§ ASSIGNMENT
Repeat word for word the lines from the one containing "[99.03-99.93s]" to the end of the material below, and leave all pictures out.

§ MATERIAL FOR THIS EXERCISE
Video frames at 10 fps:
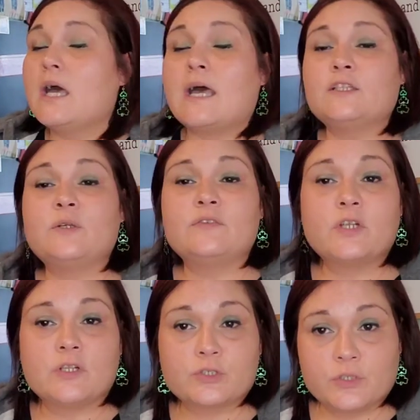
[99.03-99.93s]
I do have a
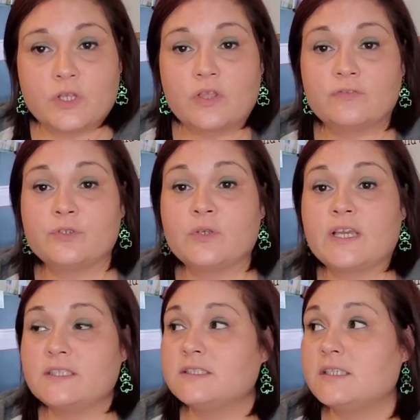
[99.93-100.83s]
Dollar Tree haul for you
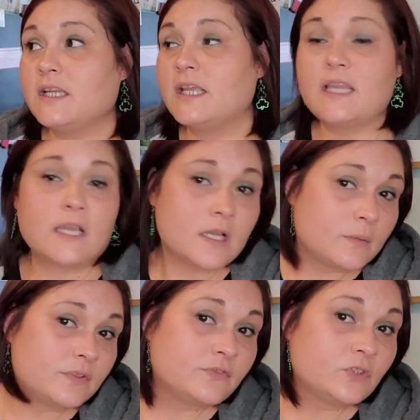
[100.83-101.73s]
guys today. Um,
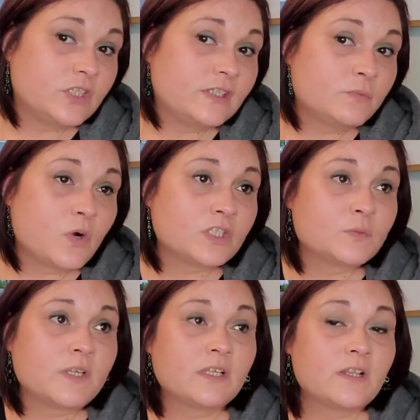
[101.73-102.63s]
if you didn't watch
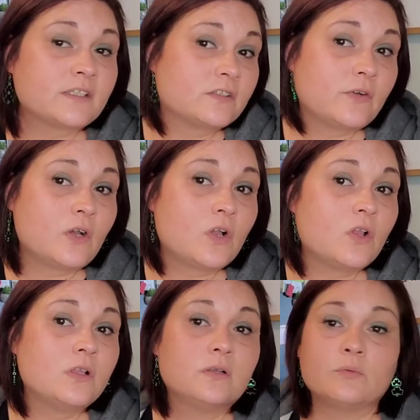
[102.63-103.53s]
my collective
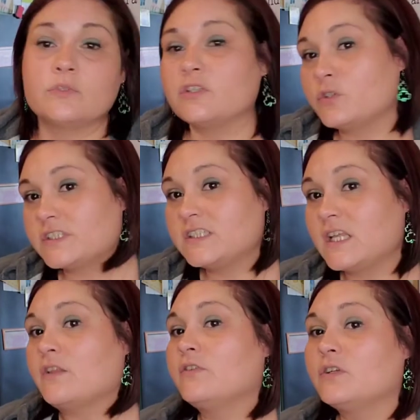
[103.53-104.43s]
haul, we'll address the
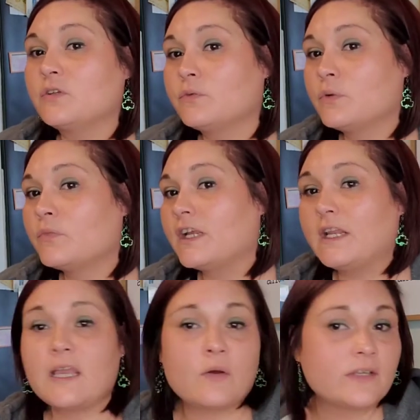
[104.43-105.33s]
elephant in the room right
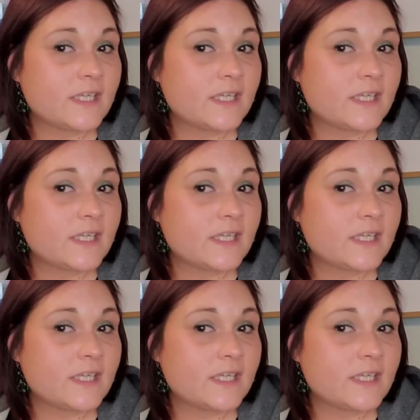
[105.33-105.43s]
now.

§ YOUR RESPONSE
[99.03-99.93s]
I do have a
[99.93-100.83s]
Dollar Tree haul for you
[100.83-101.73s]
guys today. Um,
[101.73-102.63s]
if you didn't watch
[102.63-103.53s]
my collective
[103.53-104.43s]
haul, we'll address the
[104.43-105.33s]
elephant in the room right
[105.33-105.43s]
now.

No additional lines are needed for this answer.